Portable Device to Detect Infections

Scientists from Massachusetts General Hospital have developed a hand held device which can detect bacteria including tuberculosis in just a few hours. After DNA is extracted from the sample, any of the target sequence that is present is amplified using a standard procedure, then captured by polymer beads containing complementary nucleic acid sequences and labeled with magnetic nanoparticles with sequences that bind to other portions of the target DNA. A miniature NMR coil incorporated into the device — which is about the size of a standard laboratory slide — detects any TB bacterial DNA present in the sample.

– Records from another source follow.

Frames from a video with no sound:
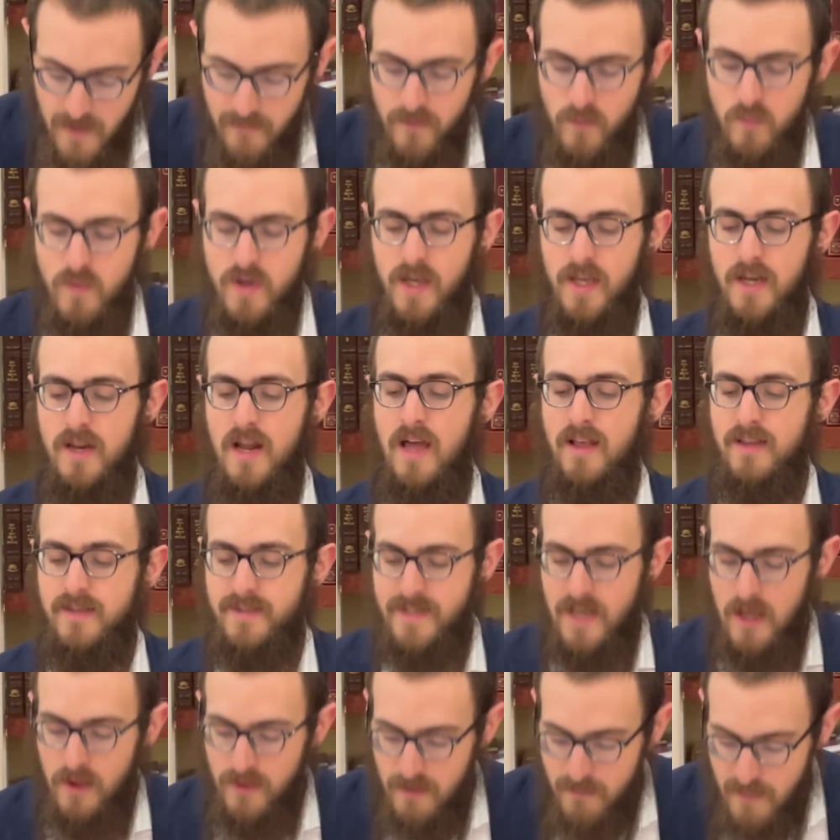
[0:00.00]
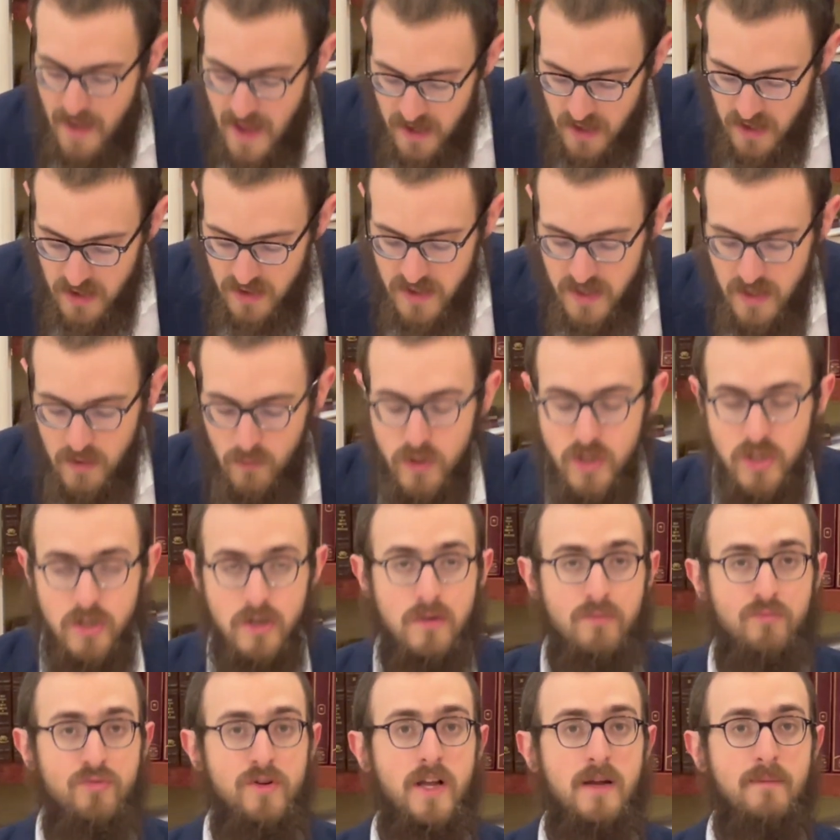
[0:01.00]
we cannot sell them anything which
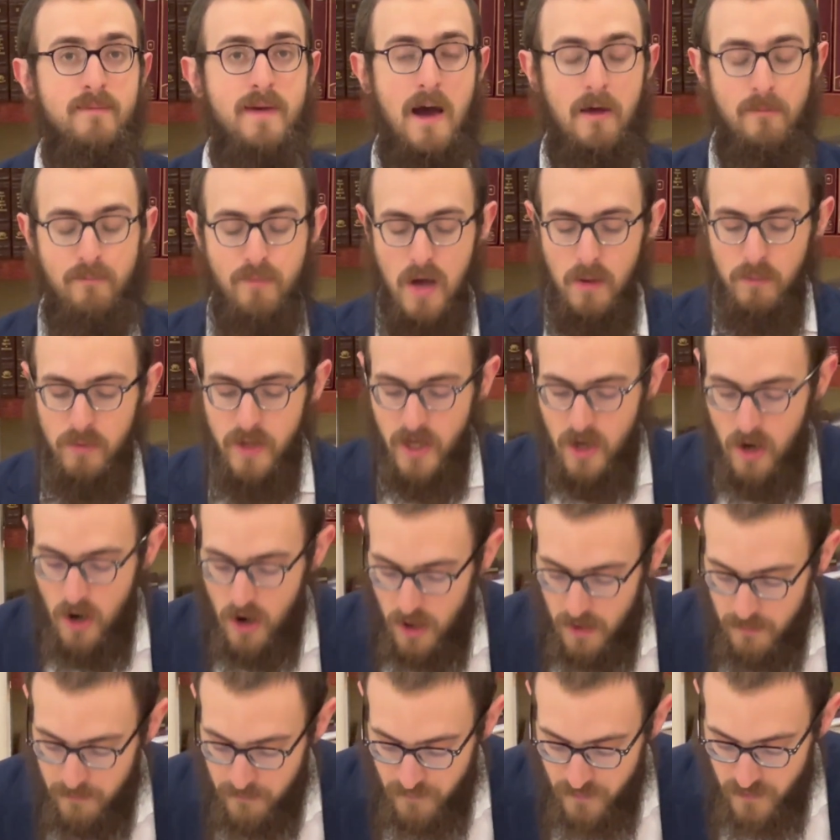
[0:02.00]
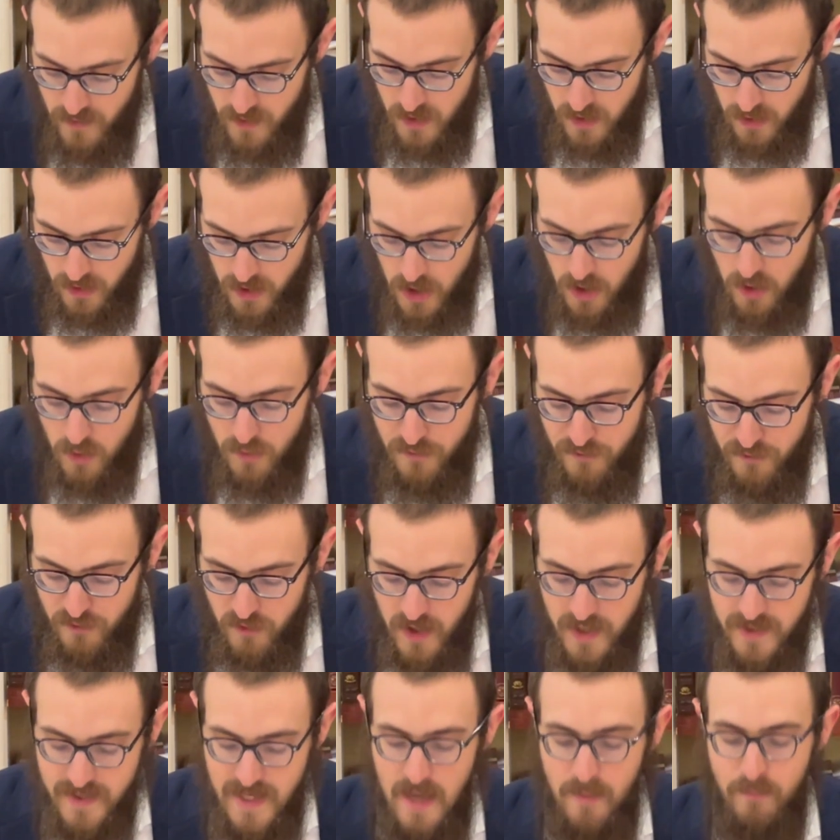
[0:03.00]
can bring about public harm. Kigon, for
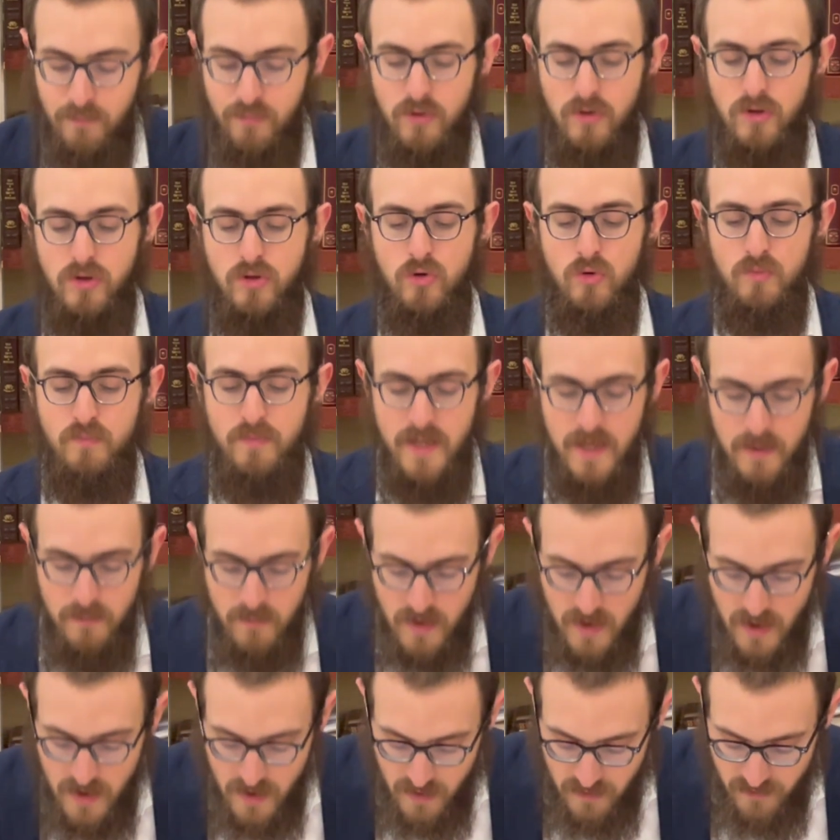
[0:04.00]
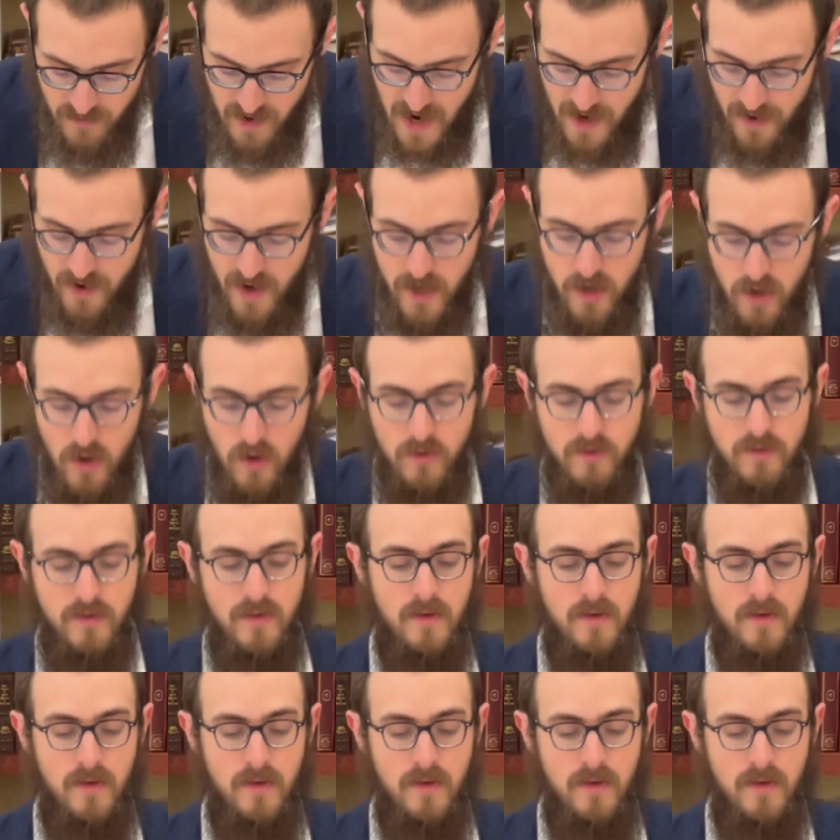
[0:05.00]
example, dubim va'arayot,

Tests of the device on samples from patients known to have TB and from healthy controls identified all positive samples with no false positives in less than three hours.

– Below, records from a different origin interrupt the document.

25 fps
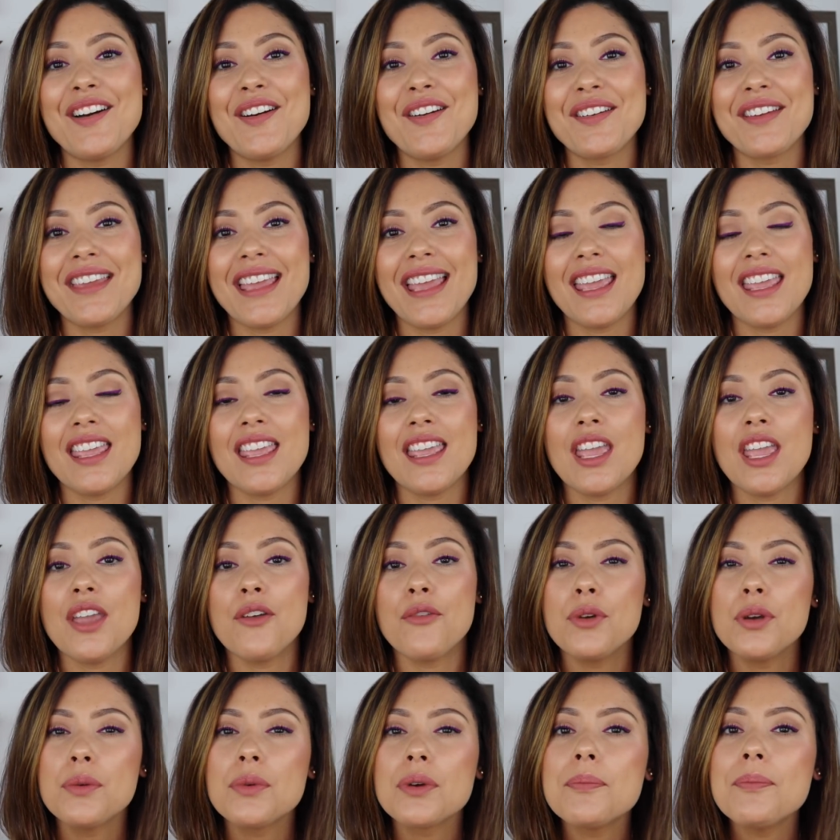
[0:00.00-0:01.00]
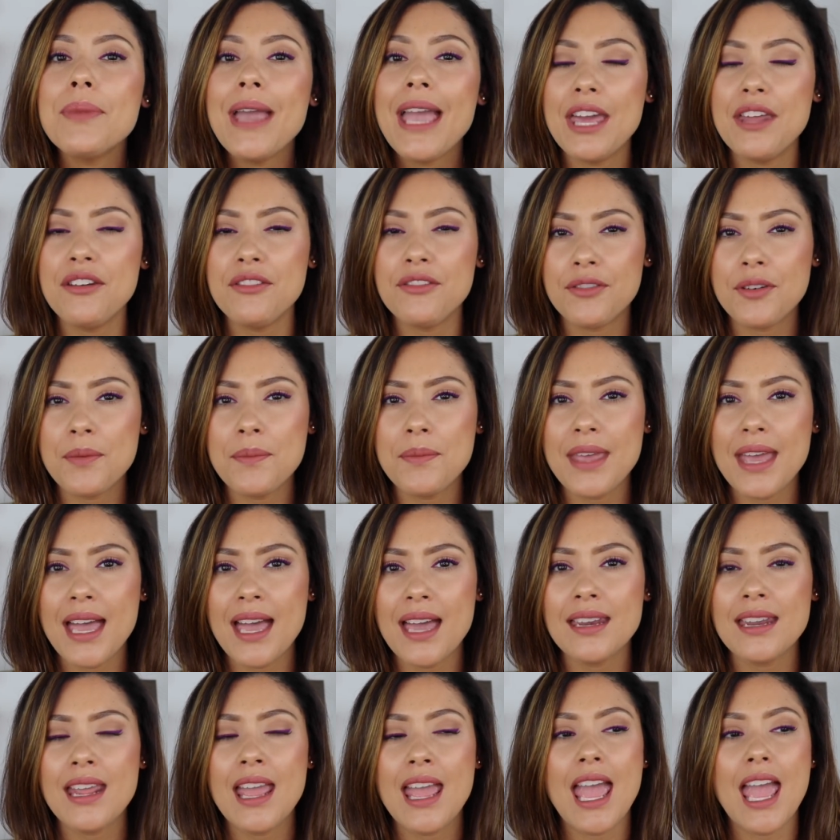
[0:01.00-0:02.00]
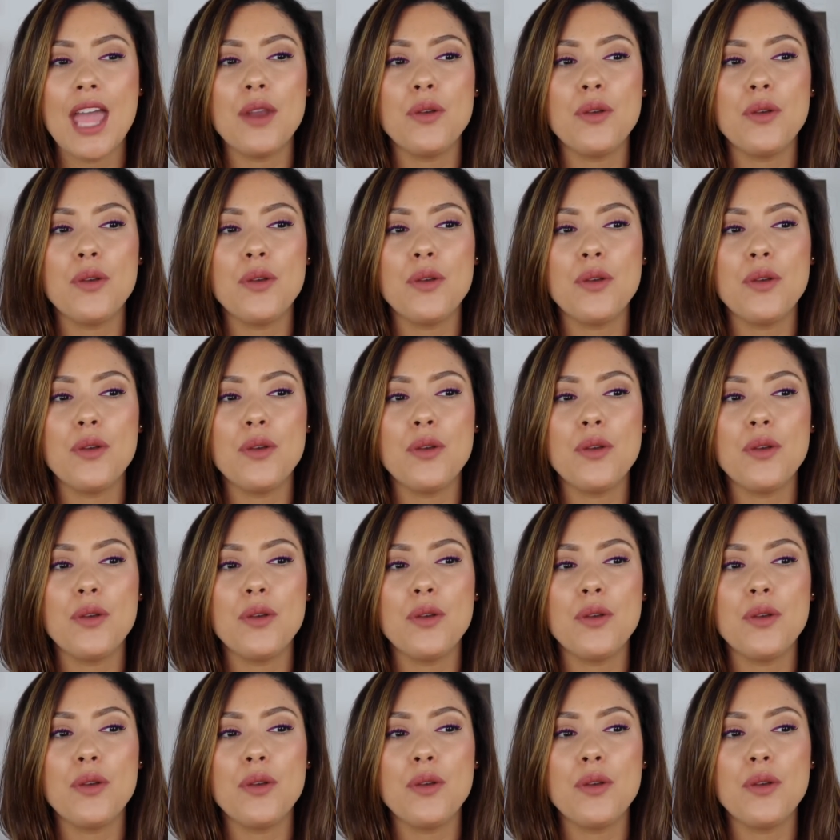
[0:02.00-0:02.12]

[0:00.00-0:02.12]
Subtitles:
okay, if we repent from that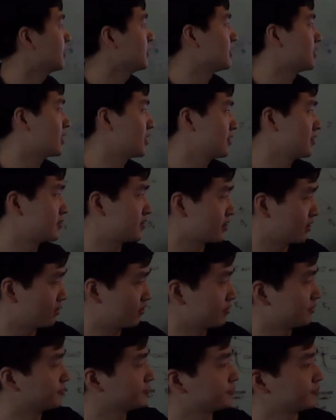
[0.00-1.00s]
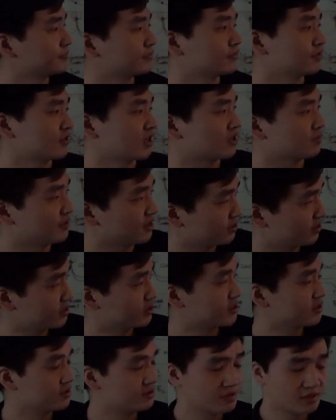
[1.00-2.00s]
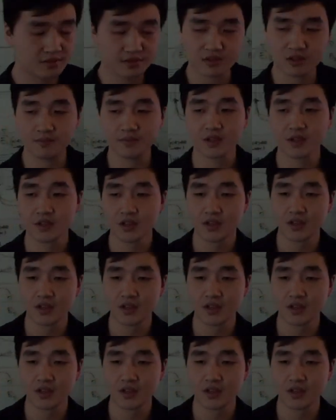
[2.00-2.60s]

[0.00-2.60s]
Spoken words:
Yeah, it's a recommendation system.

Another paper published in The Nature Nanotechnology, describes a similar system using ribosomal RNA (rRNA) — already in use as a bacterial biomarker — as a target for nanoparticle labeling. The investigators developed both a universal nucleic acid probe that detects an rRNA region common to many bacterial species and a set of probes that target sequences specific to 13 clinically important pathogens, including Streptococcus pneumoniae, Escherichia coli and methicillin-resistant Staphylococcus aureus (MRSA). The device was sensitive enough to detect as few as one or two bacteria in a 10 ml blood sample and to accurately estimate bacterial load. Testing the system on blood samples from patients with known infections accurately identified the particular bacterial species in less than two hours and also detected two species that had not been identified with standard culture techniques (The Hindu 6 May 2013, http://www.sciencedaily.com 5 May 2013).

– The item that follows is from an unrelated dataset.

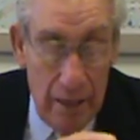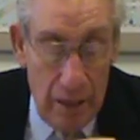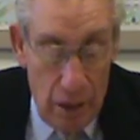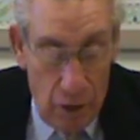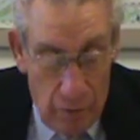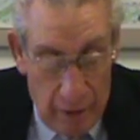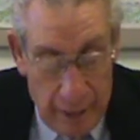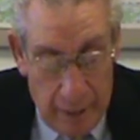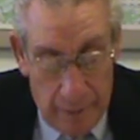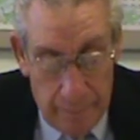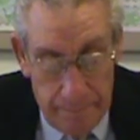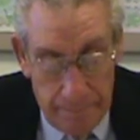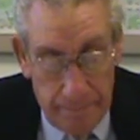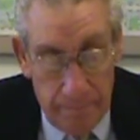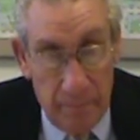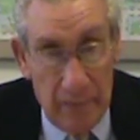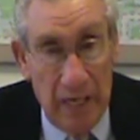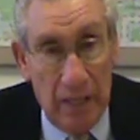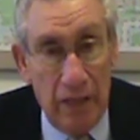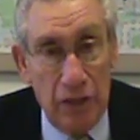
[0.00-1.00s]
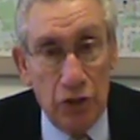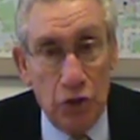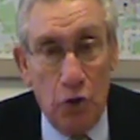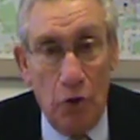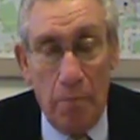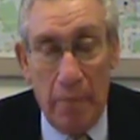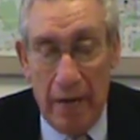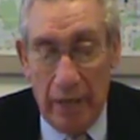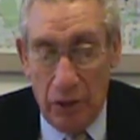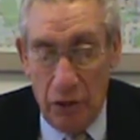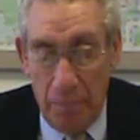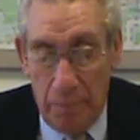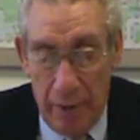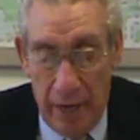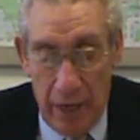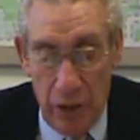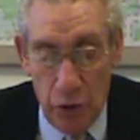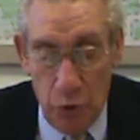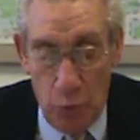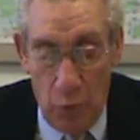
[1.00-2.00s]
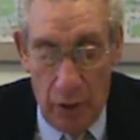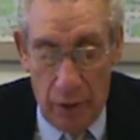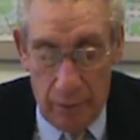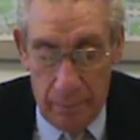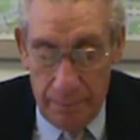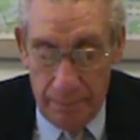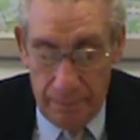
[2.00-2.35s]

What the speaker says: All right, now let's go back to page 1.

Does India Really Have More Malnutrition Than Sub-Saharan Africa

‘Truth in numbers is an essential element in serious intellectual discourse.’ It has long foxed experts why percentages of malnourished and stunted children in India outstrip those in Sub-Saharan Africa. Arvind Panagariya, Professor of Economics at the Columbia University, USA has tried to relook the question in a special article in the May issue of the Economic and Political Weekly. The contention of the paper, instead, is that the current globally uniform height- and weight-based measures of child malnutrition, which place India behind nearly every Sub-Saharan African country, are premised on invalid assumptions and therefore need correction. He compares health indices of Kerala with that of Senegal and Mauritiana. Senegal, which has 4.25 times the infant mortality rate of Kerala, almost six times Kerala’s underfive mortality, and 4.3 times Kerala’s maternal mortality ratio, has lower rates of stunting and underweight children. It is puzzling if you consider that female literacy rate in Kerala is 92% in sharp contrast to 29% in Senegal and 51% in Mauritiana. The same pattern repeats when India is compared to each of the 33 Sub-Saharan African countries with lower per capita incomes. Several findings and arguments show that the absence of a balanced diet alone cannot fully explain the estimates of stunted and underweight children in India. The "gradual catch-up" hypothesis that generations of good food will slowly improve overall nutrition and genetic differences both, is probably at work. But the fact that Japanese adults have remained 12 to 13 cm shorter than their Dutch counterparts despite more than 50 years of good diet implies that genetic differences are important and the use of same standards globally to identify malnutrition, is flawed. Without genetic differences, there is no empirically plausible explanation for the significantly higher levels of malnutrition and stunting in India versus Africa. He argues that it is imperative to develop country- or even region-specific norms for height and weight to have a true perspective of the complicated issue of malnutrition (Economic and Political Weekly, 4 May 2013).